Dipeptidyl peptidase-4, also known as adenosine deaminase complexing protein 2 or CD26 is a protein that, in humans, is encoded by the DPP4 gene. DPP4 is related to FAP, DPP8, and DPP9. The enzyme was discovered in 1966 by Hopsu-Havu and Glenner, and as a result of various studies on chemism, was called dipeptidyl peptidase IV .

Function

The protein encoded by the DPP4 gene is an enzyme expressed on the surface of most cell types and is associated with immune regulation, signal transduction, and apoptosis. It is a type II transmembrane glycoprotein, but a soluble form, which lacks the intracellular and transmembrane part, is present in blood plasma and various body fluids. DPP-4 is a serine exopeptidase that cleaves X-proline or X-alanine dipeptides from the N-terminus of polypeptides. Peptide bonds involving the cyclic amino acid proline cannot be cleaved by the majority of proteases and an N-terminal X-proline "shields" various biopeptides.

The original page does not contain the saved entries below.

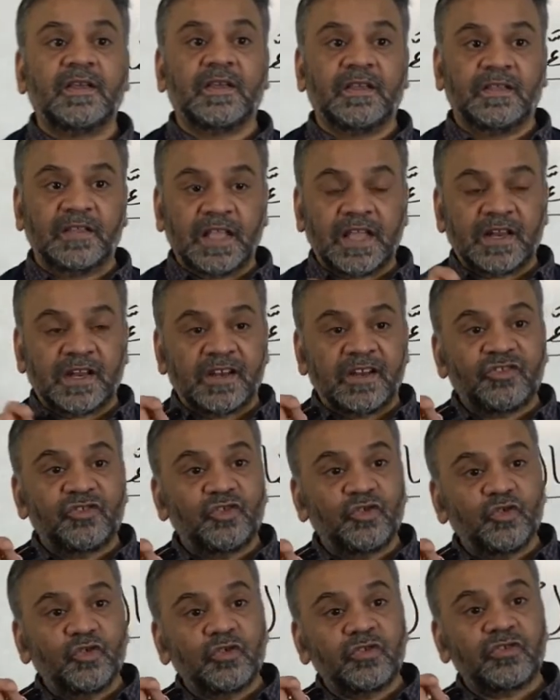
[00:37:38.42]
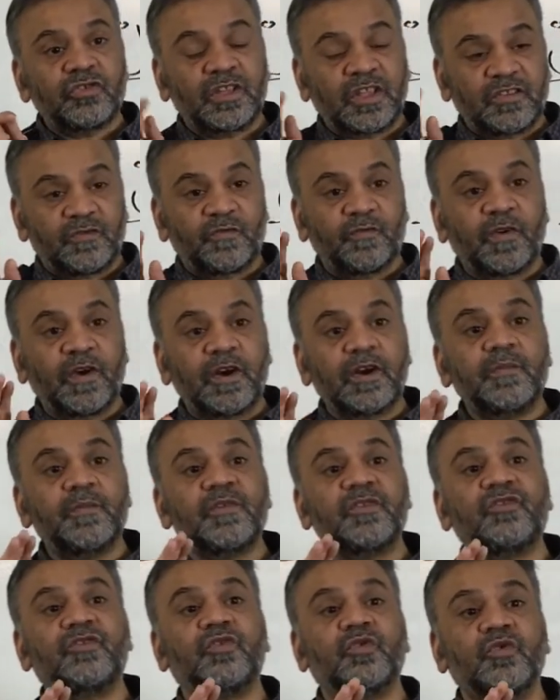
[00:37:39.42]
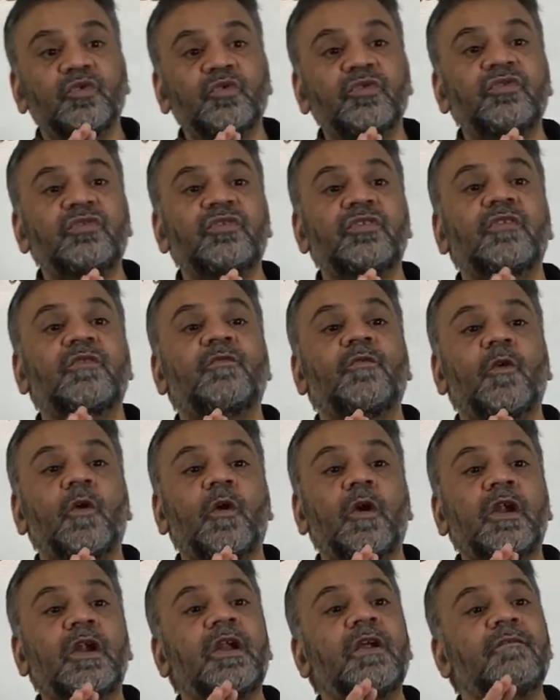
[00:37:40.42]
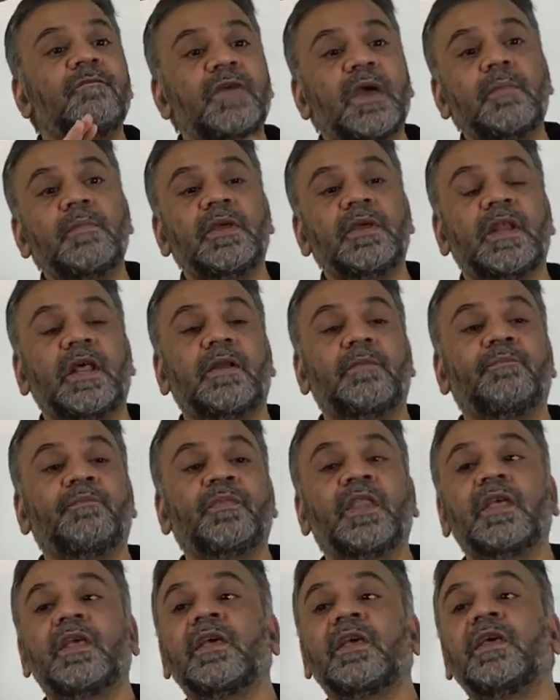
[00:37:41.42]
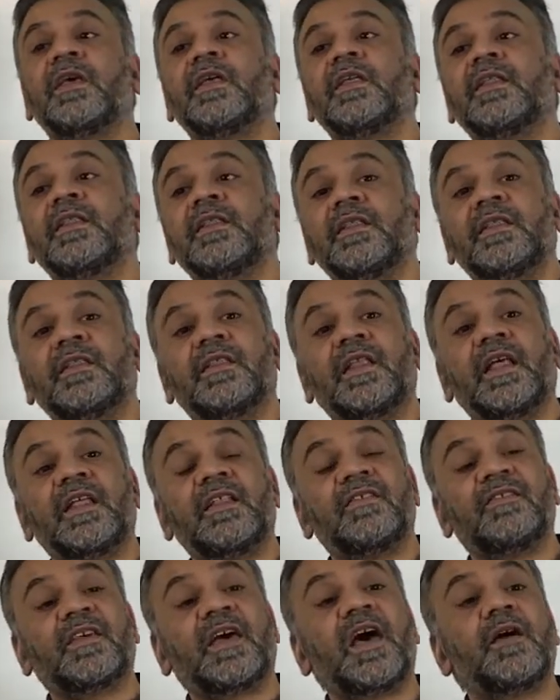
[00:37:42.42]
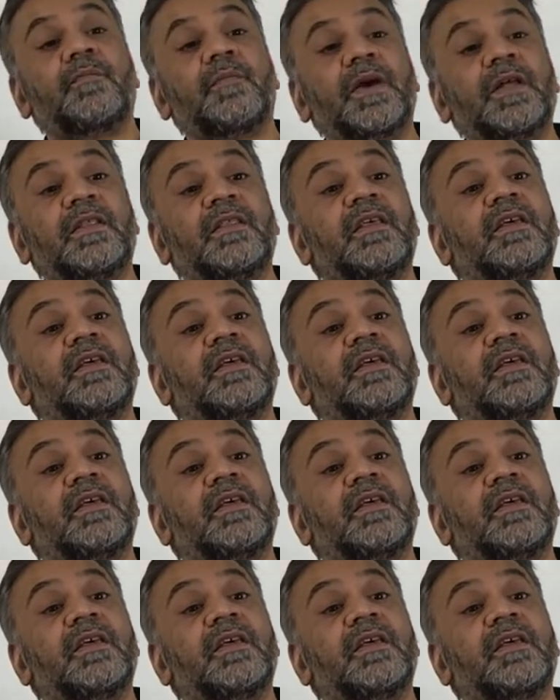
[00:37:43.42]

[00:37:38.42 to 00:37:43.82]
There it is used, this verb is used for feminine. Then zahabat,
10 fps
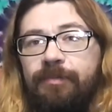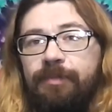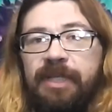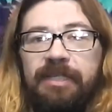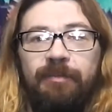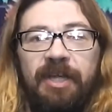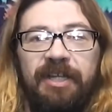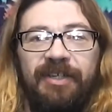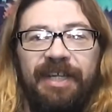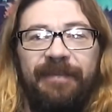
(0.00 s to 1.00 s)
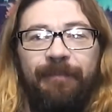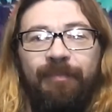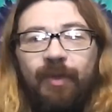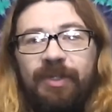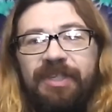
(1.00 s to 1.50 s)
play some country
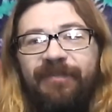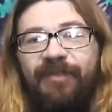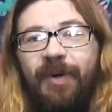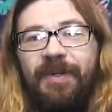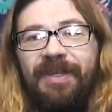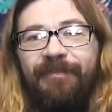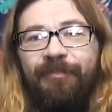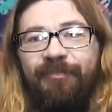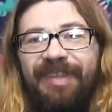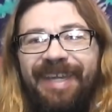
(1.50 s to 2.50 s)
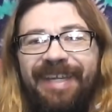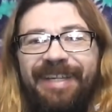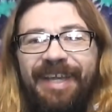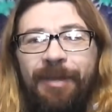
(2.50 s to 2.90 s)
or some folk, get into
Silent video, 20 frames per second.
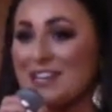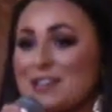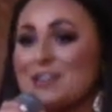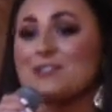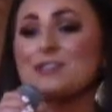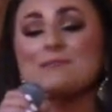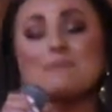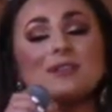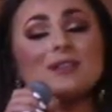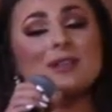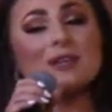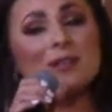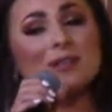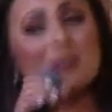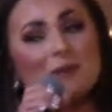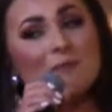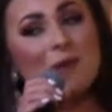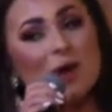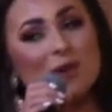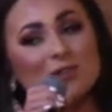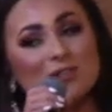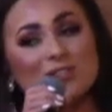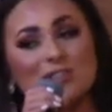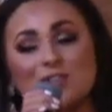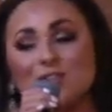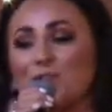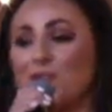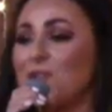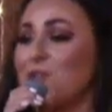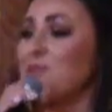So I'm a little
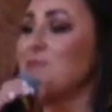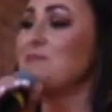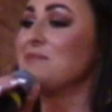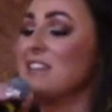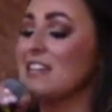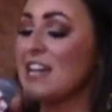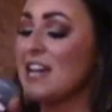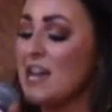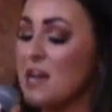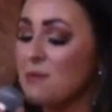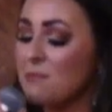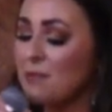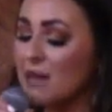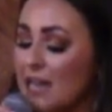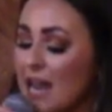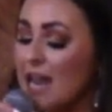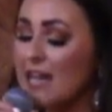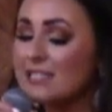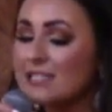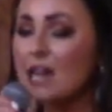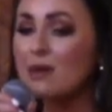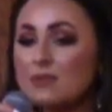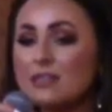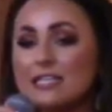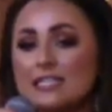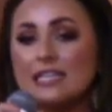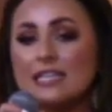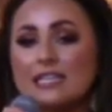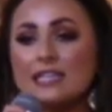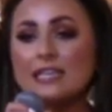emotional, but as I
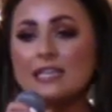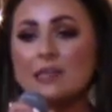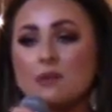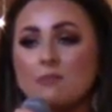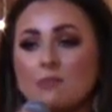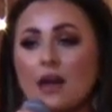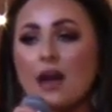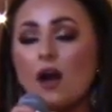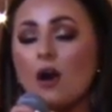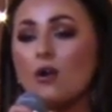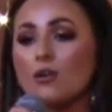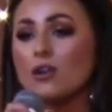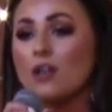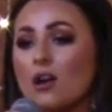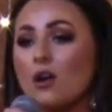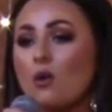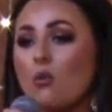was thinking about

Extracellular proline-specific proteases therefore play an important role in the regulation of these biopeptides.
DPP-4 is known to cleave a broad range of substrates including growth factors, chemokines, neuropeptides, and vasoactive peptides. The cleaved substrates lose their biological activity in the majority of cases, but in the case of the chemokine RANTES and neuropeptide Y, DPP-4 mediated cleavage leads to a shift in the receptor subtype binding.
DPP4 plays a major role in glucose metabolism. It is responsible for the degradation of incretins such as GLP-1. Furthermore, it appears to work as a suppressor in the development of some tumors.
DPP-4 also binds the enzyme adenosine deaminase specifically and with high affinity. The significance of this interaction has yet to be established.

Animal studies

Animal studies suggest its pathogenetic role in development of fibrosis of various organs, such as liver and kidney.

Clinical significance

CD26/DPPIV plays an important role in tumor biology, and is useful as a marker for various cancers, with its levels either on the cell surface or in the serum increased in some neoplasms and decreased in others.
A class of oral hypoglycemics called dipeptidyl peptidase-4 inhibitors works by inhibiting the action of this enzyme, thereby prolonging incretin effect in vivo.
Middle East respiratory syndrome coronavirus has been found to bind to DPP4. It is found on the surface of cells in the airways and kidneys. Scientists may be able to use this to their advantage by blocking the virus's entry into the cell.